“I think that President Obama’s statement in 2009 and subsequently moves us very much closer to the goal of full recognition and understanding of what happened in those days,” John Evans said in an interview with RFE/RL’s Armenian service (Azatutyun.am) on Tuesday.
Following the pattern of his predecessors, U.S. President Obama backpedaled on one of his election pledges made to the sizable Armenian American community as he refrained from terming the World War I-era massacres of Armenians in Ottoman Turkey a genocide in his first annual April 24 statement in the presidential capacity. Instead, the newly elected American leader used the Armenian phrase Mets Yeghern, or Great Calamity, to describe “one of the great atrocities of the 20th century”.

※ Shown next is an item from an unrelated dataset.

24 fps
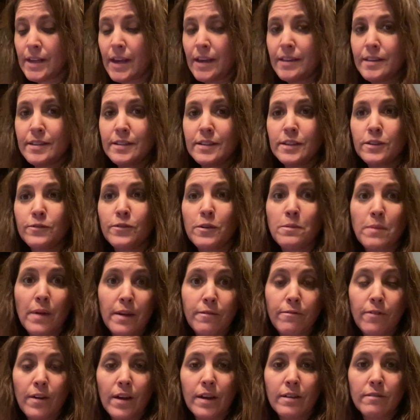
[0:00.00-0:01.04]
and this is from my
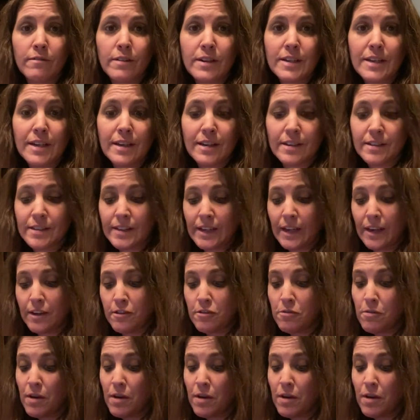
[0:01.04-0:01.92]
friend Radhika Singh,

At the same time, Obama made it clear that he stood by his earlier public statements on the subject. In particular, during his election campaign Obama repeatedly referred to the 1915-1918 slaughter of more than one million Ottoman Armenians as genocide.
“The Armenian genocide is not an allegation, a personal opinion or a point of view, but rather a widely documented fact supported by an overwhelming body of historical evidence,” he said in a January 2008 statement on his campaign website. “America deserves a leader who speaks truthfully about the Armenian genocide and responds forcefully to all genocides. I intend to be that president.”
“In his statement in April 2009 Obama went much farther than any U.S. president has ever gone before in making it clear what his own view is,” commented Evans in Yerevan as he attended an open public forum discussion hosted by the local think tank Civilitas.
Evans, who served as U.S. ambassador to Armenia in 2004-2006, is believed to have been recalled by the administration of former President George W. Bush for publicly describing the World War I-era massacres of Armenians in Ottoman Turkey as genocide. Evans later explained he had uttered the word genocide to express his personal opinion rather than make a statement as a diplomat.
Evans’ recall angered the influential Armenian community in the United States which has for decades been campaigning for an official U.S. affirmation of what many international scholars and world governments have recognized as the first genocide of the 20th century. Armenian-American groups lobbied pro-Armenian members of the U.S. Senate to block congressional confirmation of Richard Hoagland, Evans’s initial replacement proposed by the White House, leading to the Bush administration’s withdrawing its nomination in late 2007.
Both Hoagland and the subsequent appointee, Marie Yovanovitch, who ended her tour of duty in Yerevan a few months ago, declined to call the Armenian massacres a genocide during confirmation hearings at the Senate Foreign Relations Committee.
Career diplomat John Heffern, who is likely to be confirmed as the new U.S. ambassador to Armenia after securing the backing of the U.S. Senate’s Foreign Relations Committee earlier this month, also refused to describe the massacres as genocide during a committee hearing held in July.
Evans believes that the future U.S. ambassador in Yerevan should also consider that President Obama’s position on the 1915 events is much more sincere “than the positions of the past.”